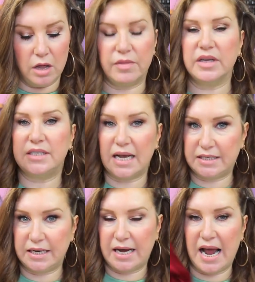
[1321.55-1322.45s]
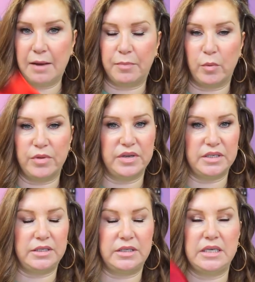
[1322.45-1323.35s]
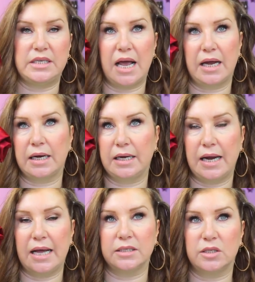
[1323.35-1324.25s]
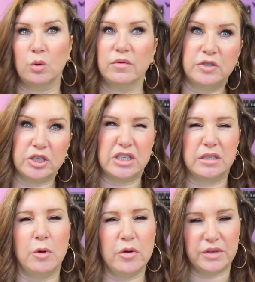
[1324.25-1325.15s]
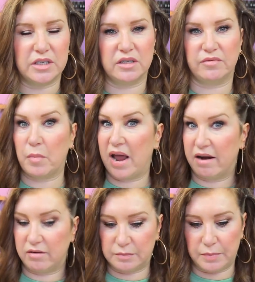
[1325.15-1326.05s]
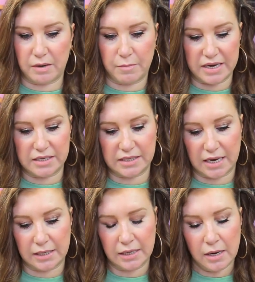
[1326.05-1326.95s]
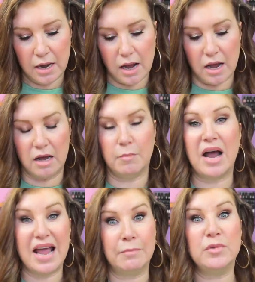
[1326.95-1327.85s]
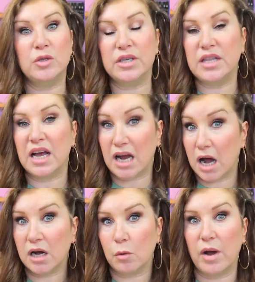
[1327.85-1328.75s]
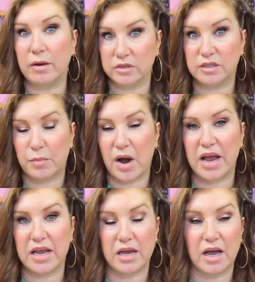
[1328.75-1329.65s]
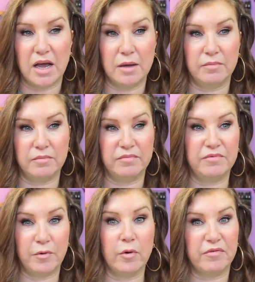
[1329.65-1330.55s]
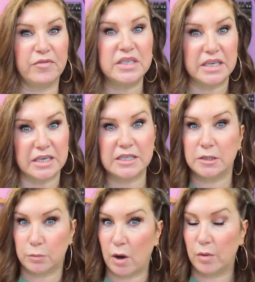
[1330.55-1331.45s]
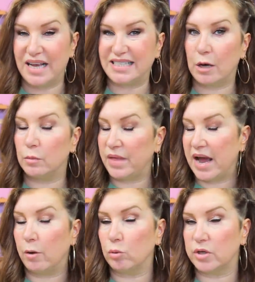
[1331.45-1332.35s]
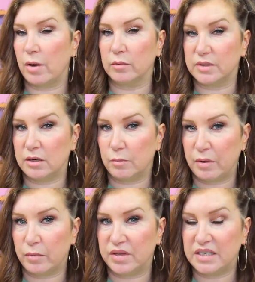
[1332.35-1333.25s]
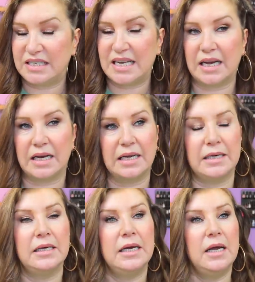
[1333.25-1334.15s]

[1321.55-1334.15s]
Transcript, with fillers: The satin cap with the detangling and sort of just smoothness of my hair has been amazing. Um, I am using that Colour Wow spray um, for frizziness as well, and that's helped. That also helps a little bit with the detangling.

> AIM OF THE TASK
From the line containing "[1325.15-1326.05s]" to the last line of the entries, output every line exactly as written, but leave out the pictures.

> TASK RESULT
[1325.15-1326.05s]
[1326.05-1326.95s]
[1326.95-1327.85s]
[1327.85-1328.75s]
[1328.75-1329.65s]
[1329.65-1330.55s]
[1330.55-1331.45s]
[1331.45-1332.35s]
[1332.35-1333.25s]
[1333.25-1334.15s]

[1321.55-1334.15s]
Transcript, with fillers: The satin cap with the detangling and sort of just smoothness of my hair has been amazing. Um, I am using that Colour Wow spray um, for frizziness as well, and that's helped. That also helps a little bit with the detangling.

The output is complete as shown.